If x + 1/x = 3, Calculate x² + 1/x², x³ + 1/x³, and x⁴+1/x⁴
Answers
Given : x + 1/x = 3
To find : value of x² + 1/x², x³ + 1/x³, and x⁴+1/x⁴
Solution :
We have x + 1/x = 3 ……..(1)
On squaring eq 1 both sides,
(x + 1/x)² = 3²
By Using Identity : (a + b)² = a² + b² + 2ab
x² + 1/x² + 2 x × 1/x = 9
x² + 1/x² + 2 = 9
x² + 1/x² = 9 - 2
x² + 1/x² = 7 ………….(2)
On squaring eq 2 both sides,
(x² +1/x² )² = 7²
(x²)² + (1/x²)² + 2 x² × 1/x² =7²
x⁴ + 1/x⁴ + 2 = 49
x⁴ + 1/x⁴ = 49 - 2
x⁴ + 1/x⁴ = 47
On Cubing eq 1 both sides :
(x + 1/x)³ = 3³
By Using Identity : (a + b)³ = a³ + b³ + 3ab(a + b)
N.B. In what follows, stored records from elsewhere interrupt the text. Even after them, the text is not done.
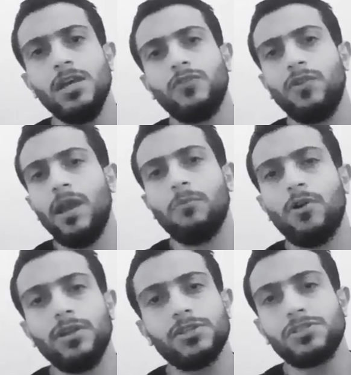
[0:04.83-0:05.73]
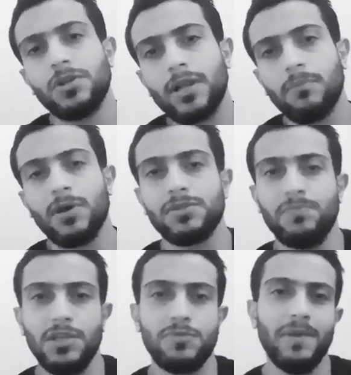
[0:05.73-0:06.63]
Today I'm going to talk about
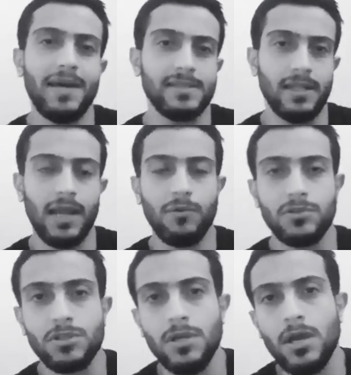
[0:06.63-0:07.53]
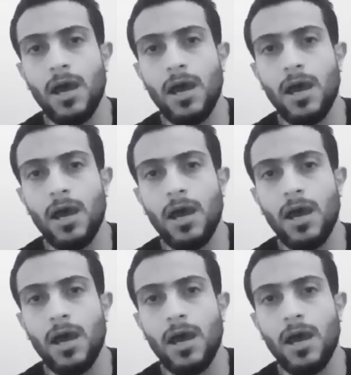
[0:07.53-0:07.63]
PHP as a language.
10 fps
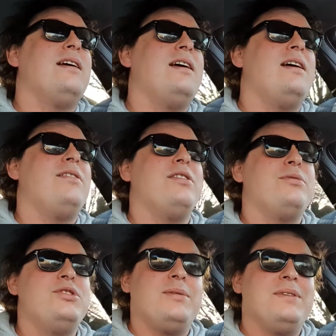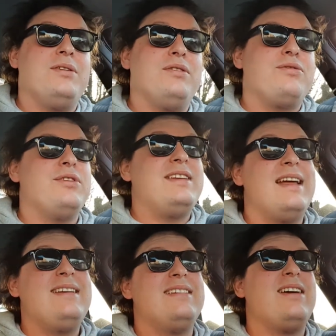I've got some job to do at the front
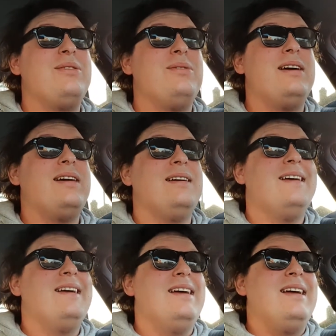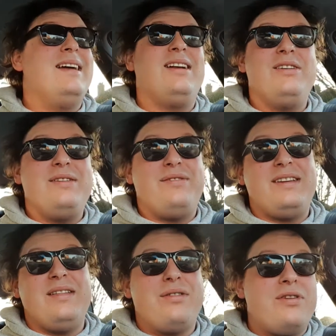end, so including
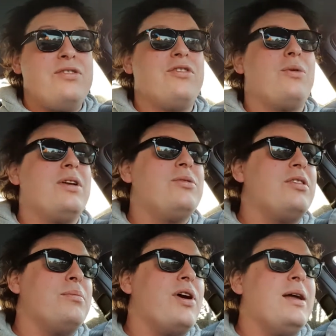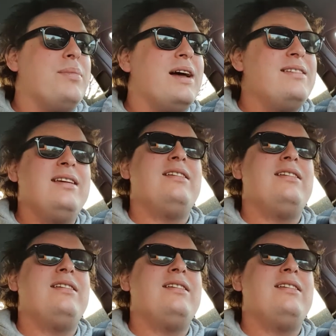fitting 300 quid worth of brake pads.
(x)³ + (1/x)³ + 3 × x× 1/x (x + 1/x) = 27
x³ + 1/x³ + 3(x + 1/x) = 27
x³ + 1/x³ + 3(3) = 27
x³ + 1/x³ + 9 = 27
x³ + 1/x³ = 27 - 9
x³ + 1/x³ = 18
Hence the value of the value of x² + 1/x² is 7 , x³ + 1/x³ is 18 & x⁴ + 1/x⁴ is 47.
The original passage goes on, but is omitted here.